WHAT TO WORK ON: Reproduce all of the data below without alteration; exclude every picture.

MATERIAL SHOWN:
· · · · ·
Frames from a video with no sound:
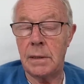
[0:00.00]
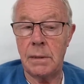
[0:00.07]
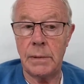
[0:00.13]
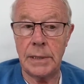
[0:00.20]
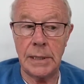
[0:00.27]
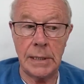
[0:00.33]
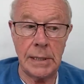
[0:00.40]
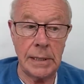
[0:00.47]

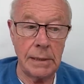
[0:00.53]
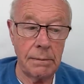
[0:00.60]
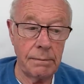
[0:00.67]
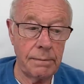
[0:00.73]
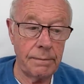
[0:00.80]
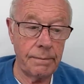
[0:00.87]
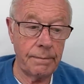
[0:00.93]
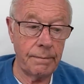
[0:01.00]
went into
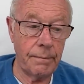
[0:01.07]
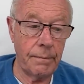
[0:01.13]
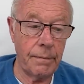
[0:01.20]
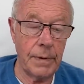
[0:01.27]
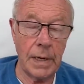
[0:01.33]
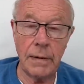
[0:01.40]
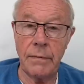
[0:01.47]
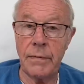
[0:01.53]

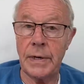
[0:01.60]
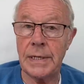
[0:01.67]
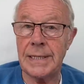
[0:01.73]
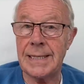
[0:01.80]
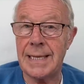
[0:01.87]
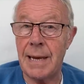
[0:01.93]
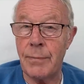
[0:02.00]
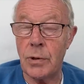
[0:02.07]
work in
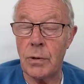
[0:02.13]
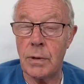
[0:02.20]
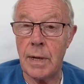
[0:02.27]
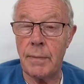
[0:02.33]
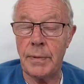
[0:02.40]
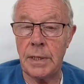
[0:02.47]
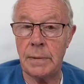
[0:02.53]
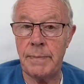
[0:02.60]
various chemical
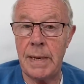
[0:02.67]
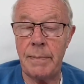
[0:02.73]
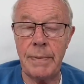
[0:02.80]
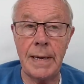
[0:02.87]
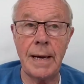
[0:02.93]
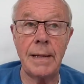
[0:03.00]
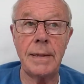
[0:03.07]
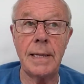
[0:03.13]
companies,
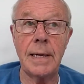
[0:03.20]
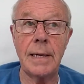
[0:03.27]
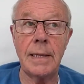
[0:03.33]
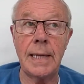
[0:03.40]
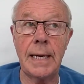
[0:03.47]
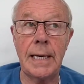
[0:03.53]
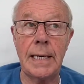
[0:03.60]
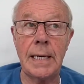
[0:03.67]
BP, I think,
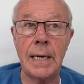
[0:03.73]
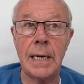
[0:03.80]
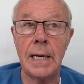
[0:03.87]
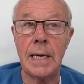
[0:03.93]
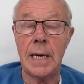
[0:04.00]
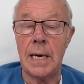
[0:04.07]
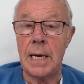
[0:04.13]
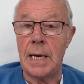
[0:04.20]
and then he
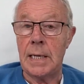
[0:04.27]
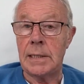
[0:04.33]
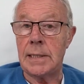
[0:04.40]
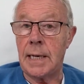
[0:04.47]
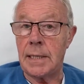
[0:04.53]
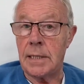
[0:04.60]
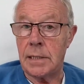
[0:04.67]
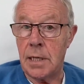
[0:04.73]

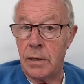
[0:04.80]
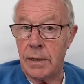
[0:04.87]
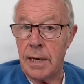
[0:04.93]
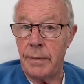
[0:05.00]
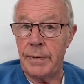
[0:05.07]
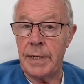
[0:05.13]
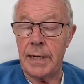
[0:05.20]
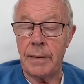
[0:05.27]
started his own
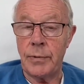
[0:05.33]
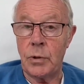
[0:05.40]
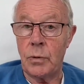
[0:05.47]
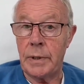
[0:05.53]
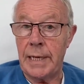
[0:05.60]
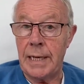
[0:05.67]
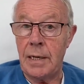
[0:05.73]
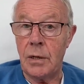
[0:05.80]
company, a company
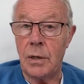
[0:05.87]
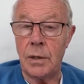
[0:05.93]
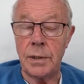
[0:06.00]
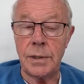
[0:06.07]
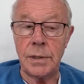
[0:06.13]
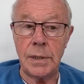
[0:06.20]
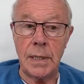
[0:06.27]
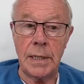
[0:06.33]
called
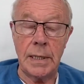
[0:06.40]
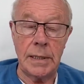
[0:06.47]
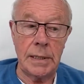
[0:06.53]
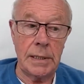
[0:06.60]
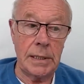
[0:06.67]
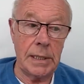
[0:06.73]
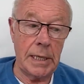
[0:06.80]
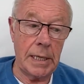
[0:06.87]
Ineos,
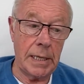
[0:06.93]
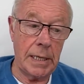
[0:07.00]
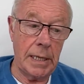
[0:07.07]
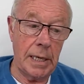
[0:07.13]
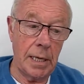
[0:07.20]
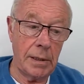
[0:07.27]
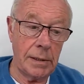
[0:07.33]
and he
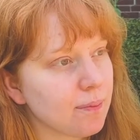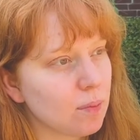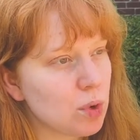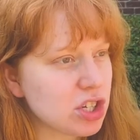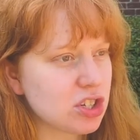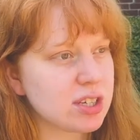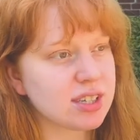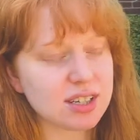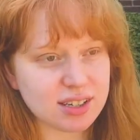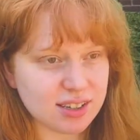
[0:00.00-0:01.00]
Which
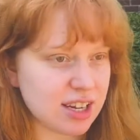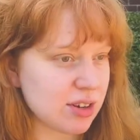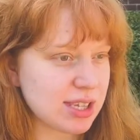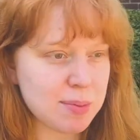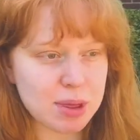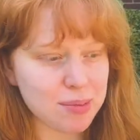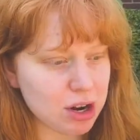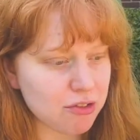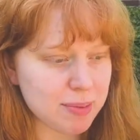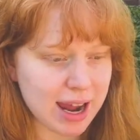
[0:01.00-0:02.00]
just, you know, some of them went
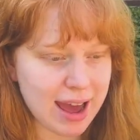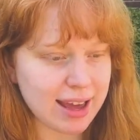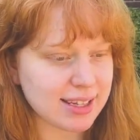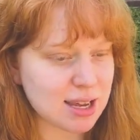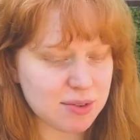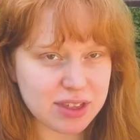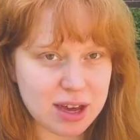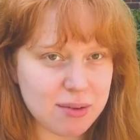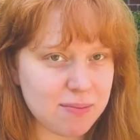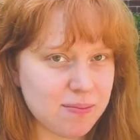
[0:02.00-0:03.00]
over my head, some of
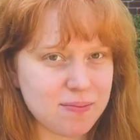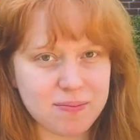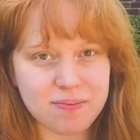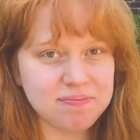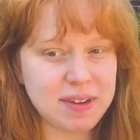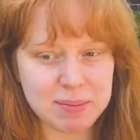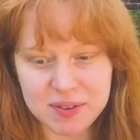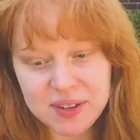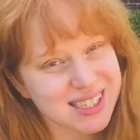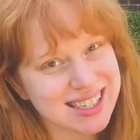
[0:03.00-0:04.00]
them made me
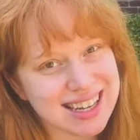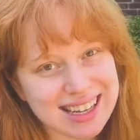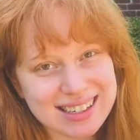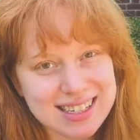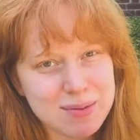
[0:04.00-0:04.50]
feel seen, some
· · · · ·
EXERCISE RESULT:
Frames from a video with no sound:
[0:00.00]
[0:00.07]
[0:00.13]
[0:00.20]
[0:00.27]
[0:00.33]
[0:00.40]
[0:00.47]

[0:00.53]
[0:00.60]
[0:00.67]
[0:00.73]
[0:00.80]
[0:00.87]
[0:00.93]
[0:01.00]
went into
[0:01.07]
[0:01.13]
[0:01.20]
[0:01.27]
[0:01.33]
[0:01.40]
[0:01.47]
[0:01.53]

[0:01.60]
[0:01.67]
[0:01.73]
[0:01.80]
[0:01.87]
[0:01.93]
[0:02.00]
[0:02.07]
work in
[0:02.13]
[0:02.20]
[0:02.27]
[0:02.33]
[0:02.40]
[0:02.47]
[0:02.53]
[0:02.60]
various chemical
[0:02.67]
[0:02.73]
[0:02.80]
[0:02.87]
[0:02.93]
[0:03.00]
[0:03.07]
[0:03.13]
companies,
[0:03.20]
[0:03.27]
[0:03.33]
[0:03.40]
[0:03.47]
[0:03.53]
[0:03.60]
[0:03.67]
BP, I think,
[0:03.73]
[0:03.80]
[0:03.87]
[0:03.93]
[0:04.00]
[0:04.07]
[0:04.13]
[0:04.20]
and then he
[0:04.27]
[0:04.33]
[0:04.40]
[0:04.47]
[0:04.53]
[0:04.60]
[0:04.67]
[0:04.73]

[0:04.80]
[0:04.87]
[0:04.93]
[0:05.00]
[0:05.07]
[0:05.13]
[0:05.20]
[0:05.27]
started his own
[0:05.33]
[0:05.40]
[0:05.47]
[0:05.53]
[0:05.60]
[0:05.67]
[0:05.73]
[0:05.80]
company, a company
[0:05.87]
[0:05.93]
[0:06.00]
[0:06.07]
[0:06.13]
[0:06.20]
[0:06.27]
[0:06.33]
called
[0:06.40]
[0:06.47]
[0:06.53]
[0:06.60]
[0:06.67]
[0:06.73]
[0:06.80]
[0:06.87]
Ineos,
[0:06.93]
[0:07.00]
[0:07.07]
[0:07.13]
[0:07.20]
[0:07.27]
[0:07.33]
and he
[0:00.00-0:01.00]
Which
[0:01.00-0:02.00]
just, you know, some of them went
[0:02.00-0:03.00]
over my head, some of
[0:03.00-0:04.00]
them made me
[0:04.00-0:04.50]
feel seen, some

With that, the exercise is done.